Dembakwi Yomba

Personal information
- Date of birth: September 4, 1996 (age 28)
- Place of birth: Freetown, Sierra Leone
- Height: 1.70 m (5 ft 7 in)
- Position(s): Forward

Youth career
- 2014–2015: Atlético Madrid

Senior career*
- Years: Team / Apps / (Gls)
- 2015: Atlético Madrid C / 0 / (0)
- 2016: Orlando City B / 0 / (0)
- 2017–2018: Reno 1868 / 4 / (1)
- 2017–2018: → San Jose Earthquakes (loan) / 0 / (0)
- 2019: Oakland Roots / 4 / (0)
- 2020: Laçi / 2 / (0)
- 2022: Sporting Kansas City II / 3 / (0)

International career
- 2013: United States U18 / 8 / (0)
- 2014: United States U20 / 4 / (2)

= Dembakwi Yomba =

Association footballer (born 1996)

Dembakwi "Boxi" Yomba (born September 4, 1996) is a professional soccer player. Born in Sierra Leone, he has represented the United States at youth level.

== Career ==
Yomba signed with Spanish club Atlético Madrid in 2014, before returning to the United States to join United Soccer League club Orlando City B on January 13, 2016. He failed to make a first-team appearance during his time at Orlando, and was released by the club at the end of the 2016 season.

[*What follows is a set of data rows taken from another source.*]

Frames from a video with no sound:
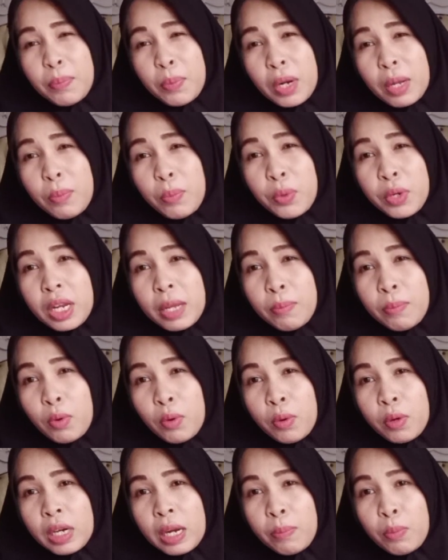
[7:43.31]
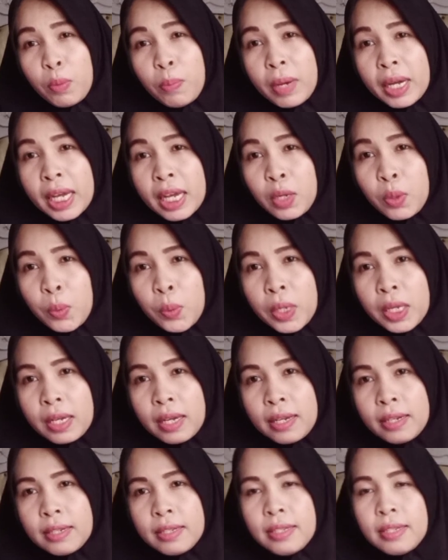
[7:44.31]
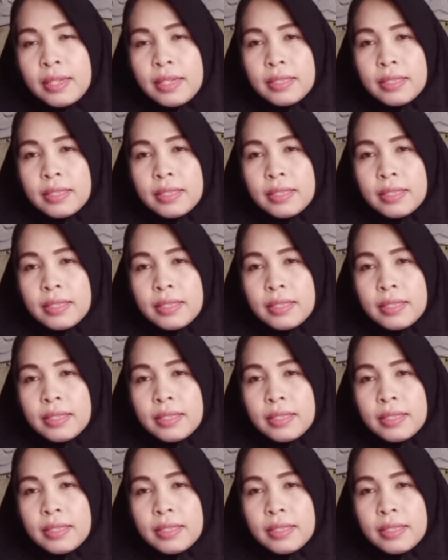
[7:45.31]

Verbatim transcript: pula bunda mau nabung pakai duit kan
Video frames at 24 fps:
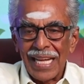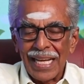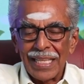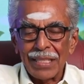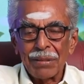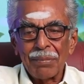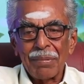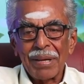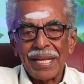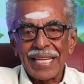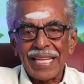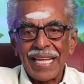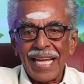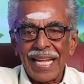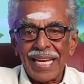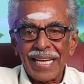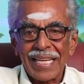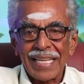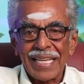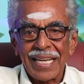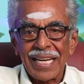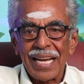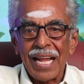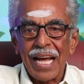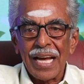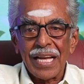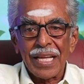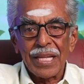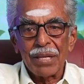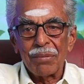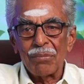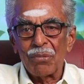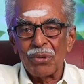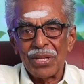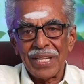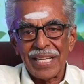அந்த மாதிரி கேரக்டர்லாம்
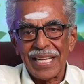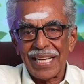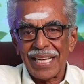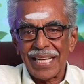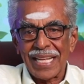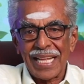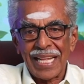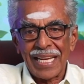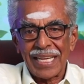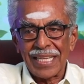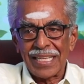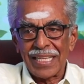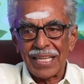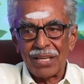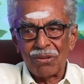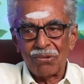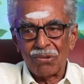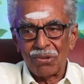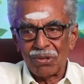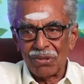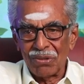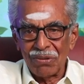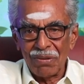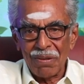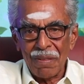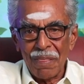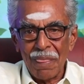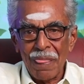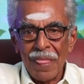அக்ரிமோனிங்கிற கேரக்டரில் வரும்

On March 14, 2017, Yomba signed with United Soccer League club Reno 1868. He scored his first goal for the team against OSA FC on May 17 during the second round of the 2017 U.S. Open Cup. Yomba was one of five Reno players called up by the team's Major League Soccer affiliate, the San Jose Earthquakes, for its July 14 friendly against Eintracht Frankfurt, and he substituted in for Chris Wondolowski in the 33rd minute of the 4–1 victory before being substituted out again in the 63rd minute for Valeri Qazaishvili.

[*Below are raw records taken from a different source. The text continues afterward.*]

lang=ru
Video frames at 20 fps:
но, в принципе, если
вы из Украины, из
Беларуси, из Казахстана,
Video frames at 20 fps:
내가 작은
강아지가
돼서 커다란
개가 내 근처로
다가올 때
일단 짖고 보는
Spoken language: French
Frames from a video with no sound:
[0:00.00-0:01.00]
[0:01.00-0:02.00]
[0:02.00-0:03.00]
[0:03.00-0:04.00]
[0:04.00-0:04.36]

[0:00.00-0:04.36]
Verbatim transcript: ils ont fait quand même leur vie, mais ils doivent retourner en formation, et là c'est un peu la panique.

Yomba and Reno mutually parted ways on June 23, 2018.

Yomba joined Oakland Roots on July 5, 2019.

In January 2020, Yomba moved to Albanian Kategoria Superiore side Laçi. He left the club again at the end of the season.

On February 28, 2022, Yomba signed with MLS Next Pro side Sporting Kansas City II.